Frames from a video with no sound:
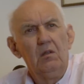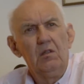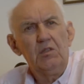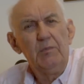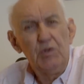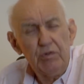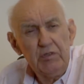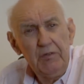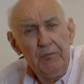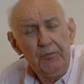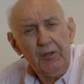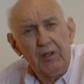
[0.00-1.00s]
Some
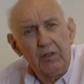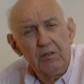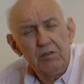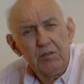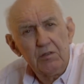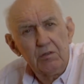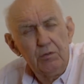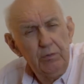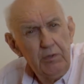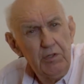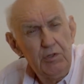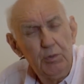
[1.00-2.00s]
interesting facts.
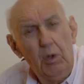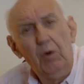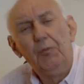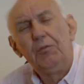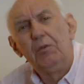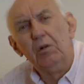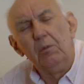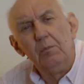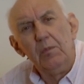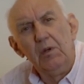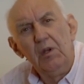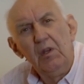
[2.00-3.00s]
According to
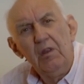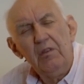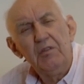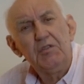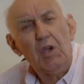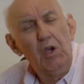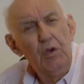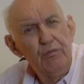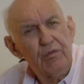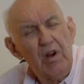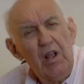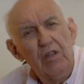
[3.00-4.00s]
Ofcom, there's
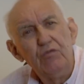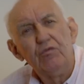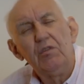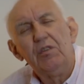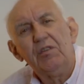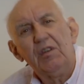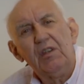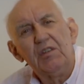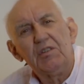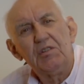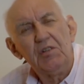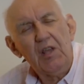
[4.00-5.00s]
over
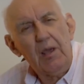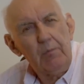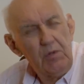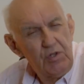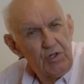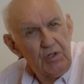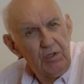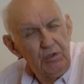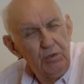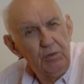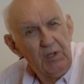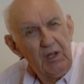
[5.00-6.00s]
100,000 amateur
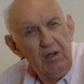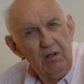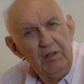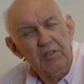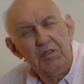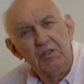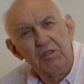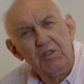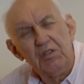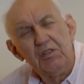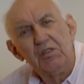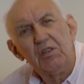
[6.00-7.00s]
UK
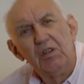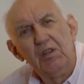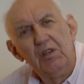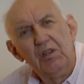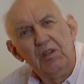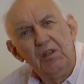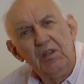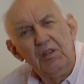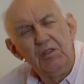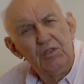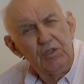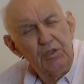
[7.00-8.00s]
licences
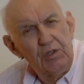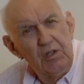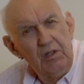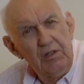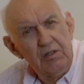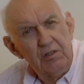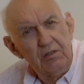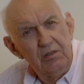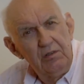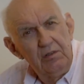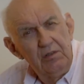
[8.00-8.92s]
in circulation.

...

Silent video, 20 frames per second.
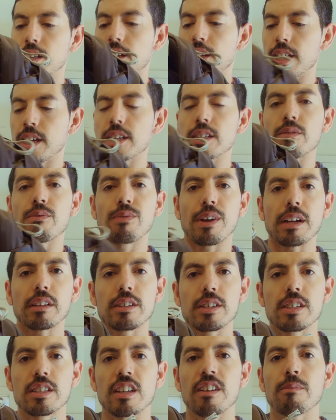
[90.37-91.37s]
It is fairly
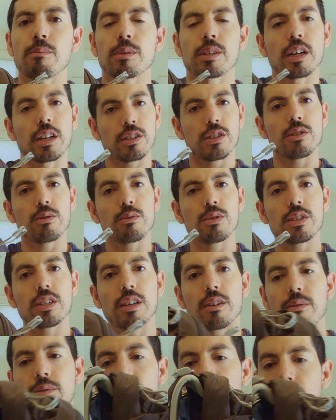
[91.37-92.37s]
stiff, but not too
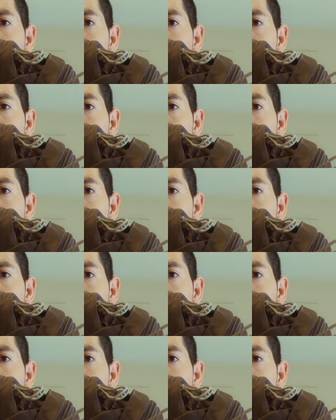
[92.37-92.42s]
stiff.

* * *

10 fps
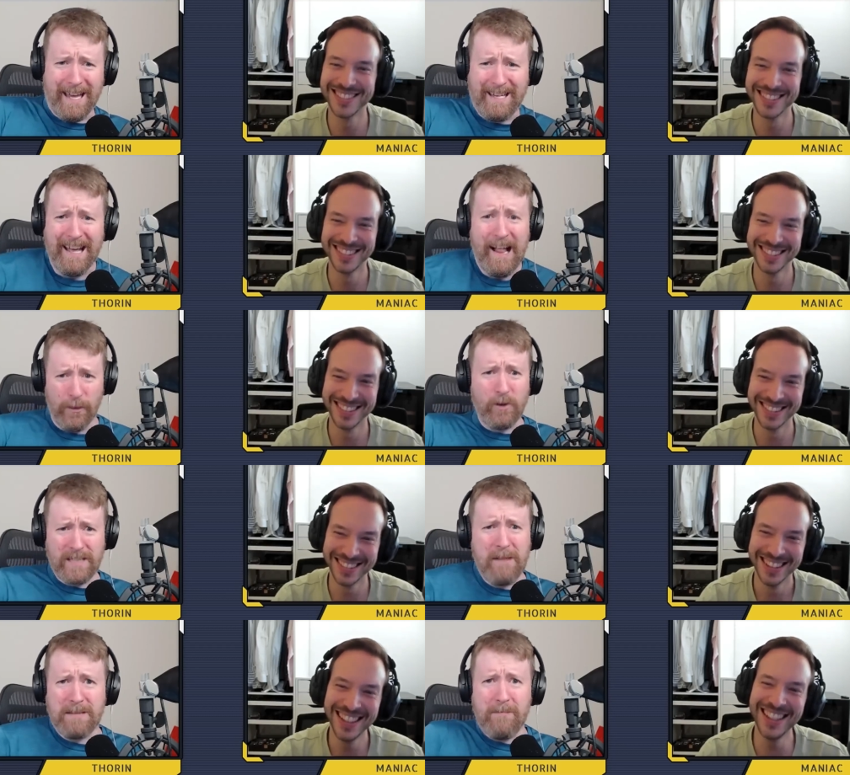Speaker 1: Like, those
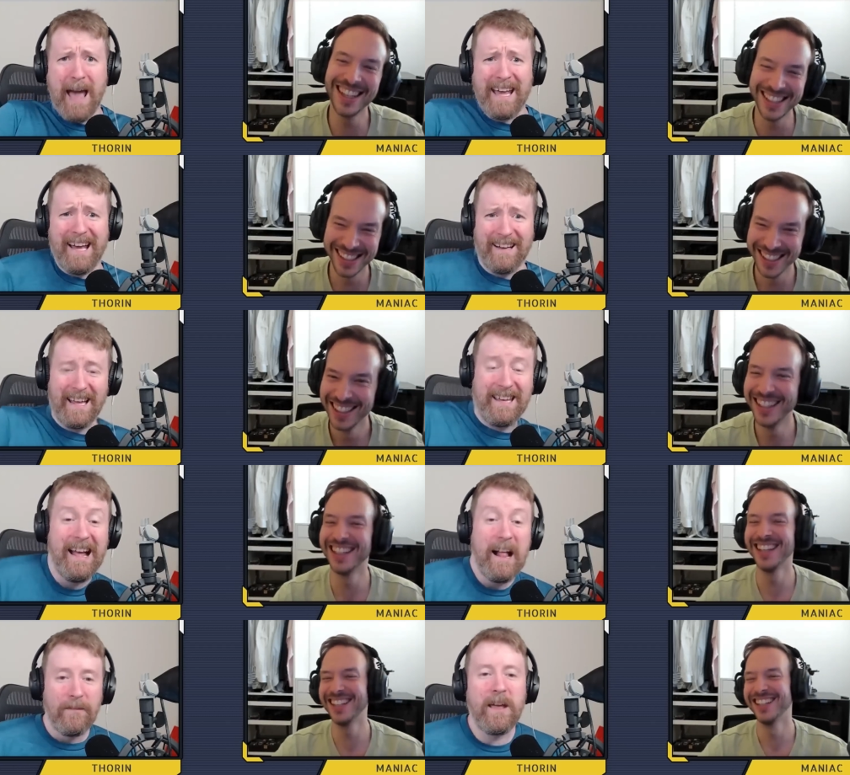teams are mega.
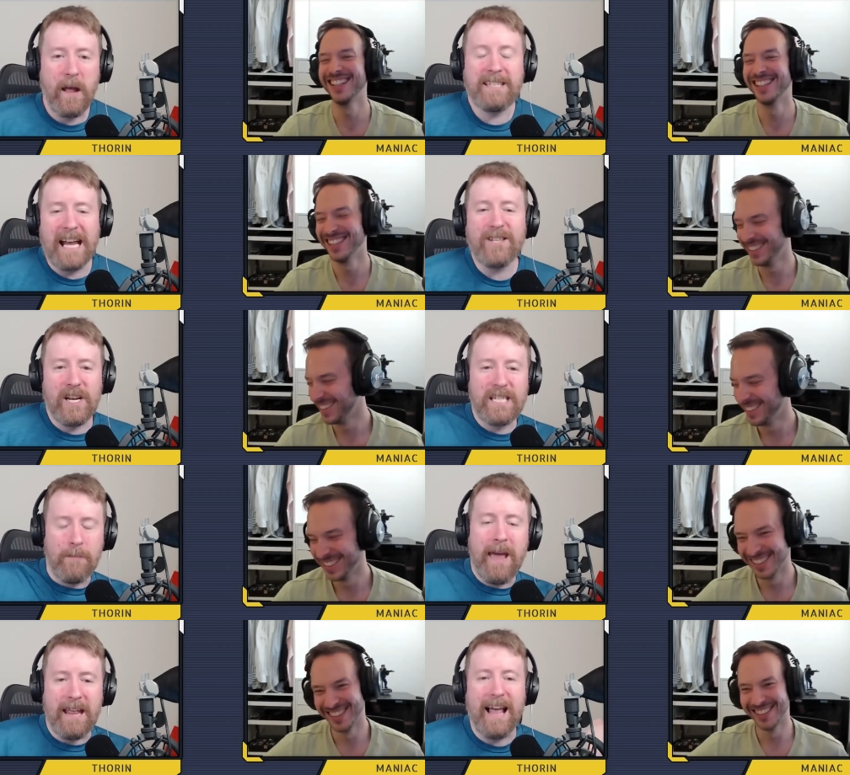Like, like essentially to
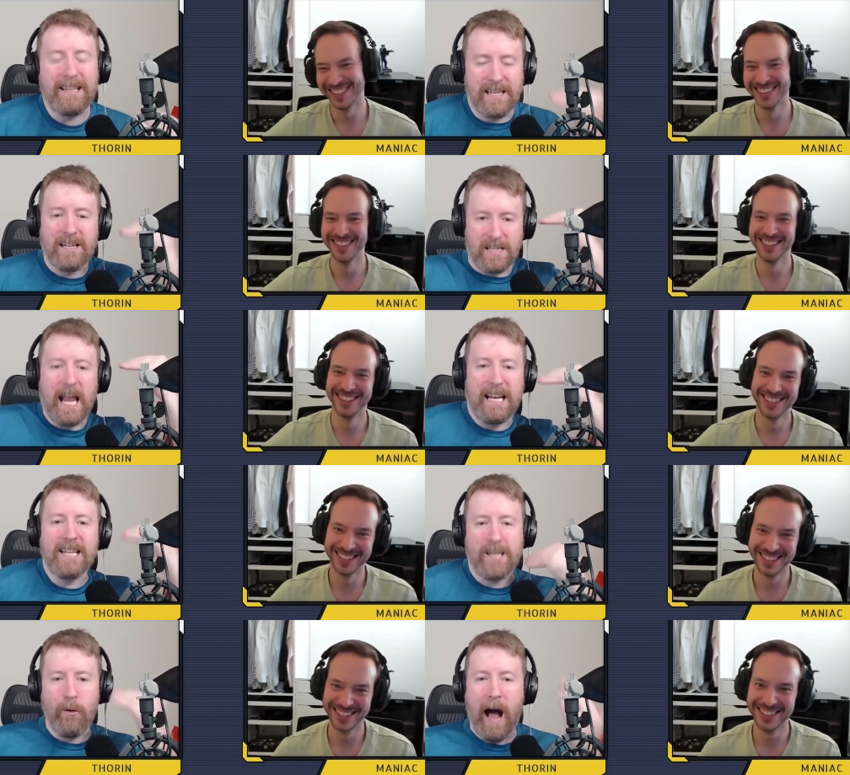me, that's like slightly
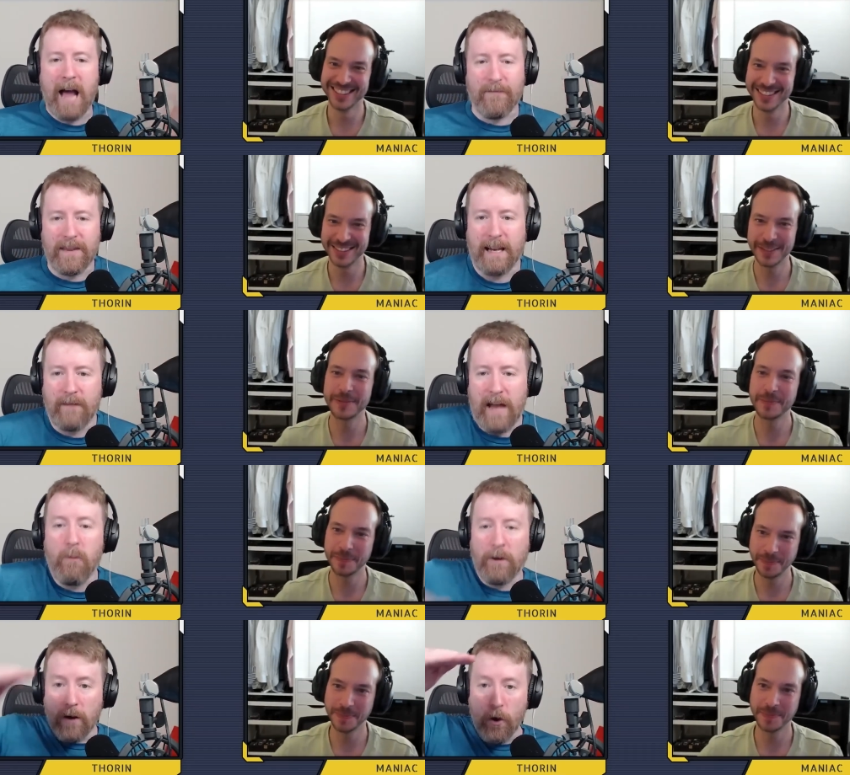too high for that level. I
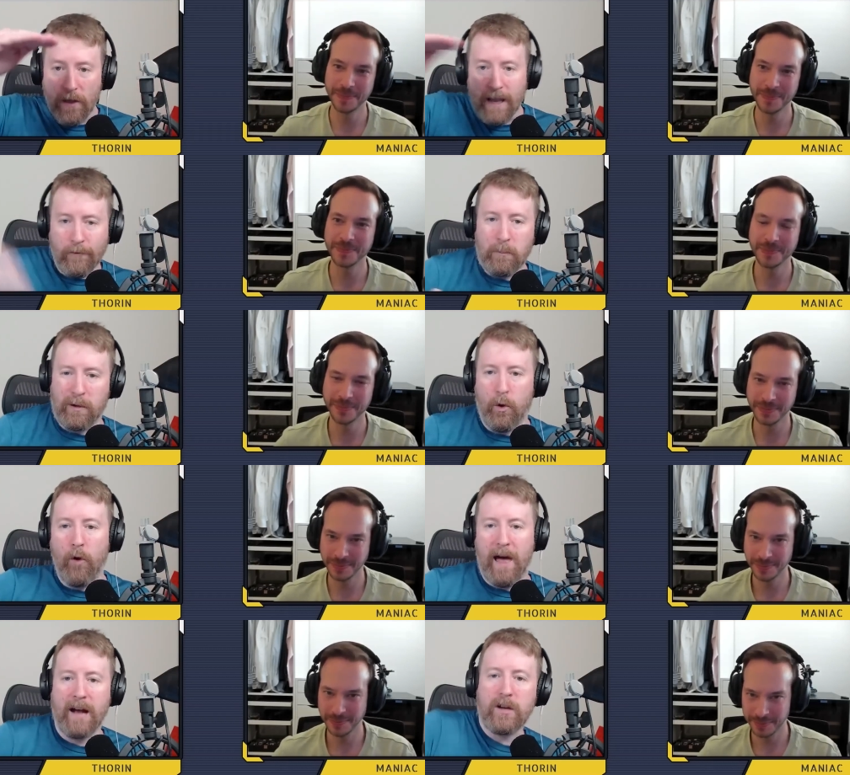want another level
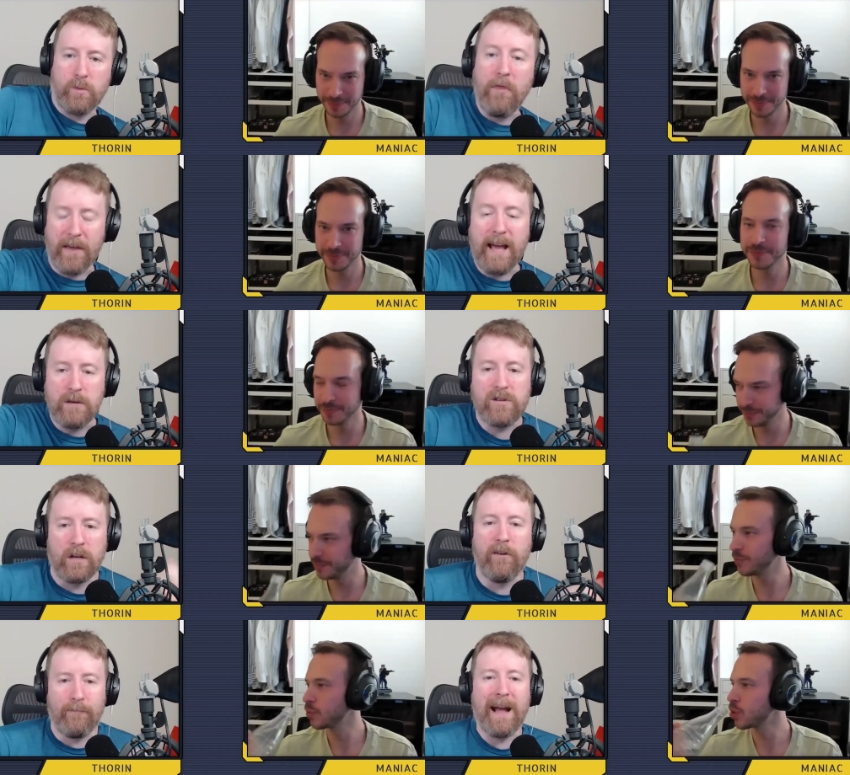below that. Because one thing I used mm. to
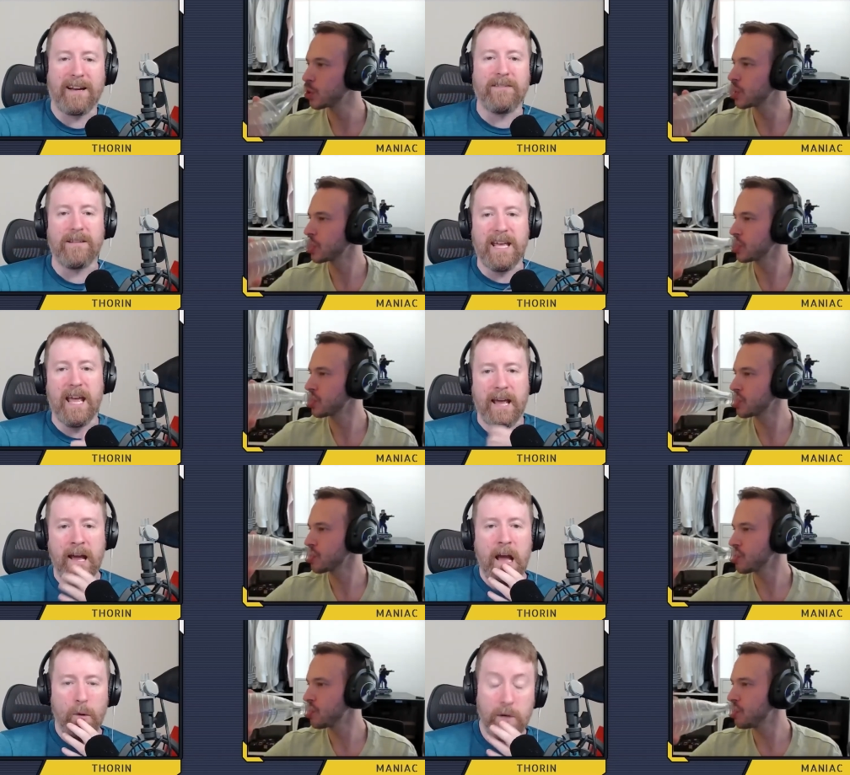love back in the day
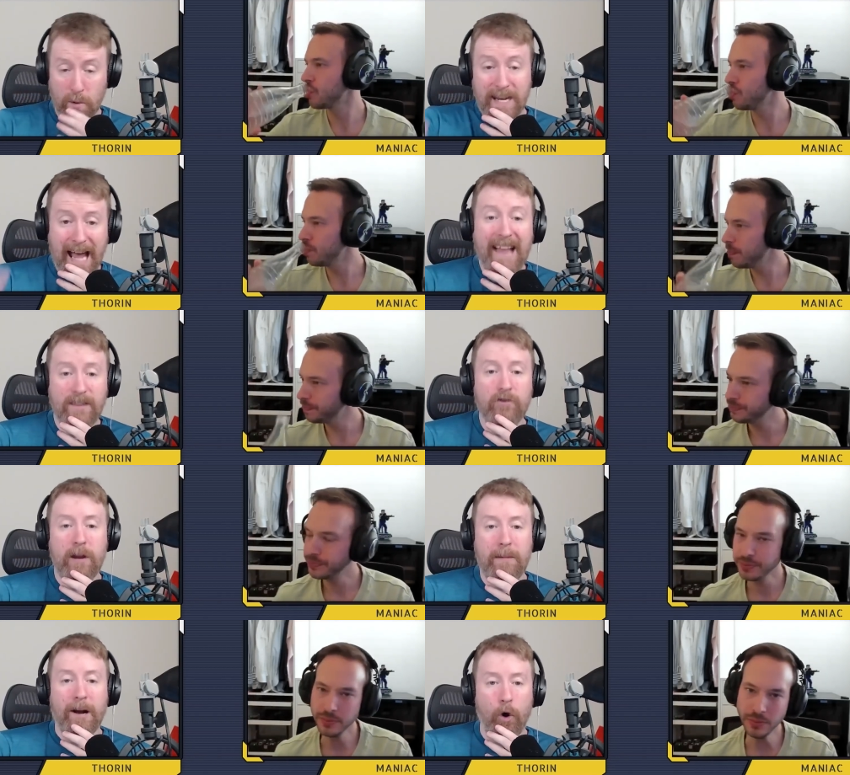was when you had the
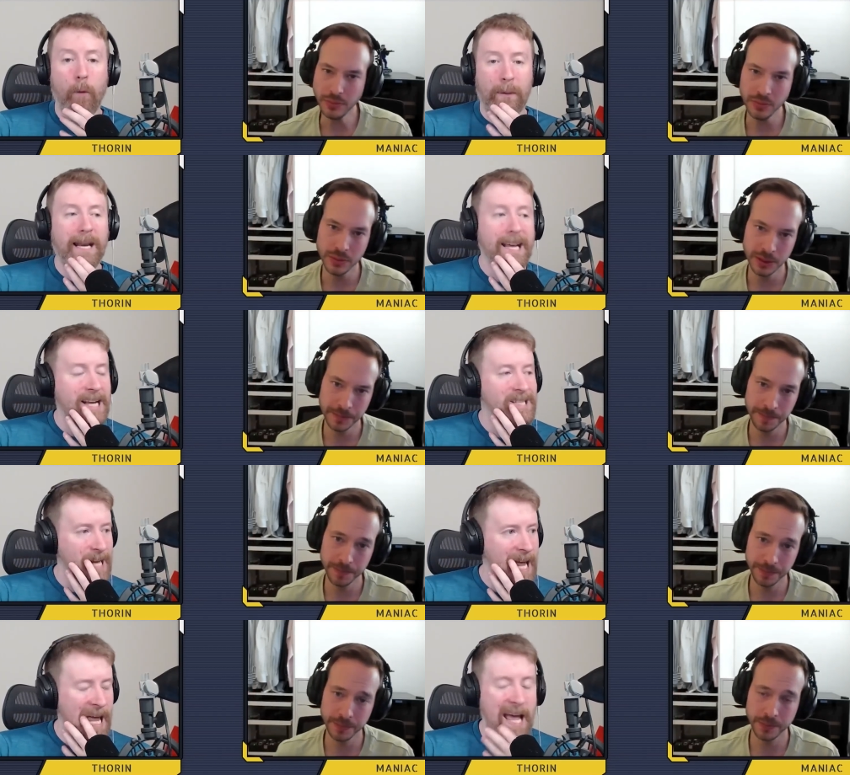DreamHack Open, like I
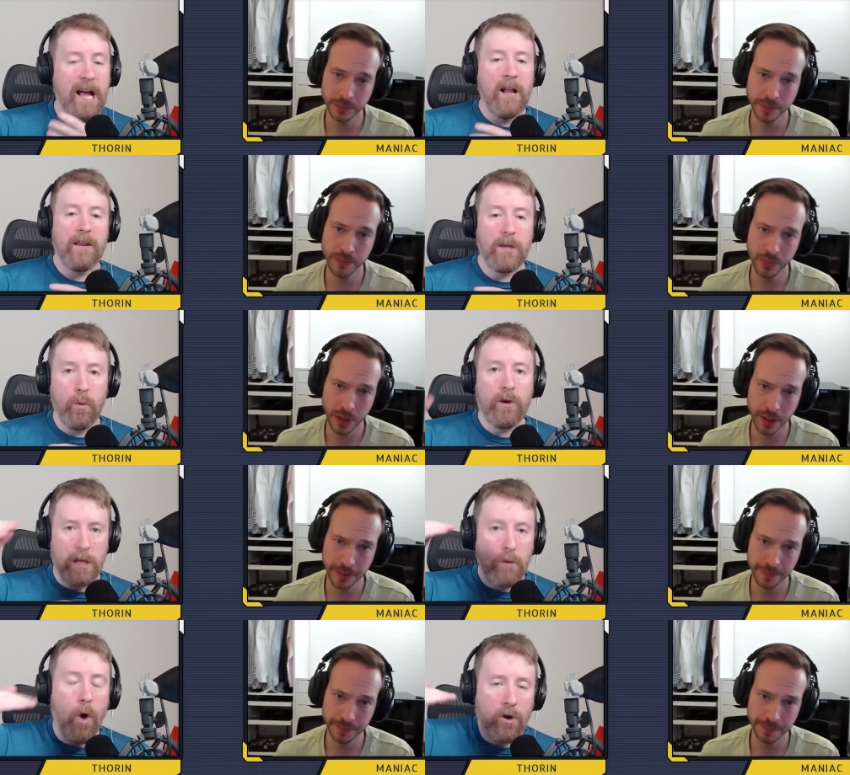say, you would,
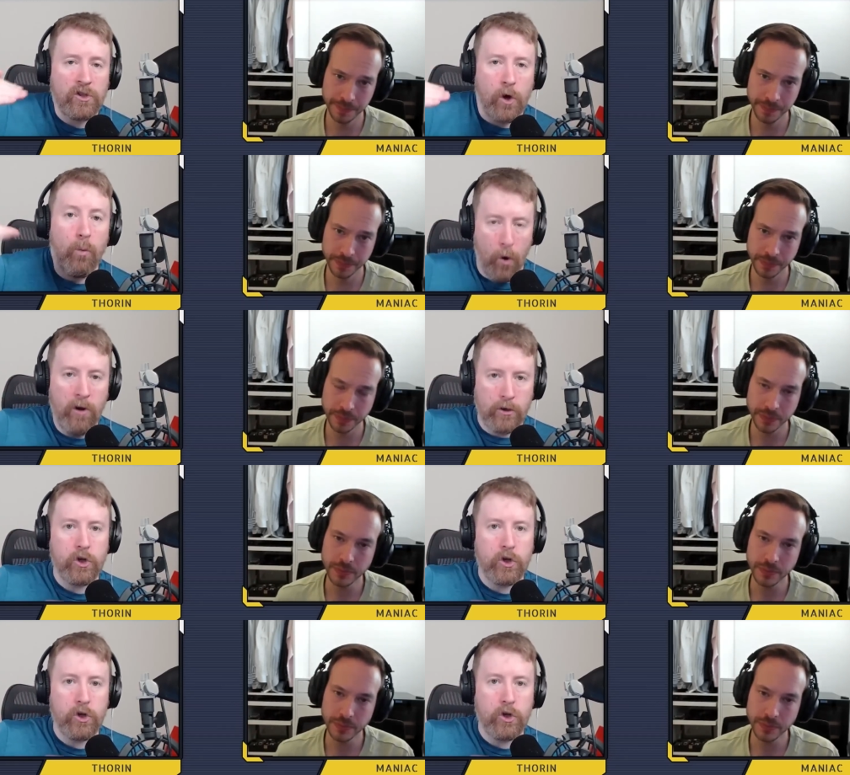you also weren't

# Task to complete
Exactly how many lines of the data include the word "video"? Reply with that number only.

# Exercise result
2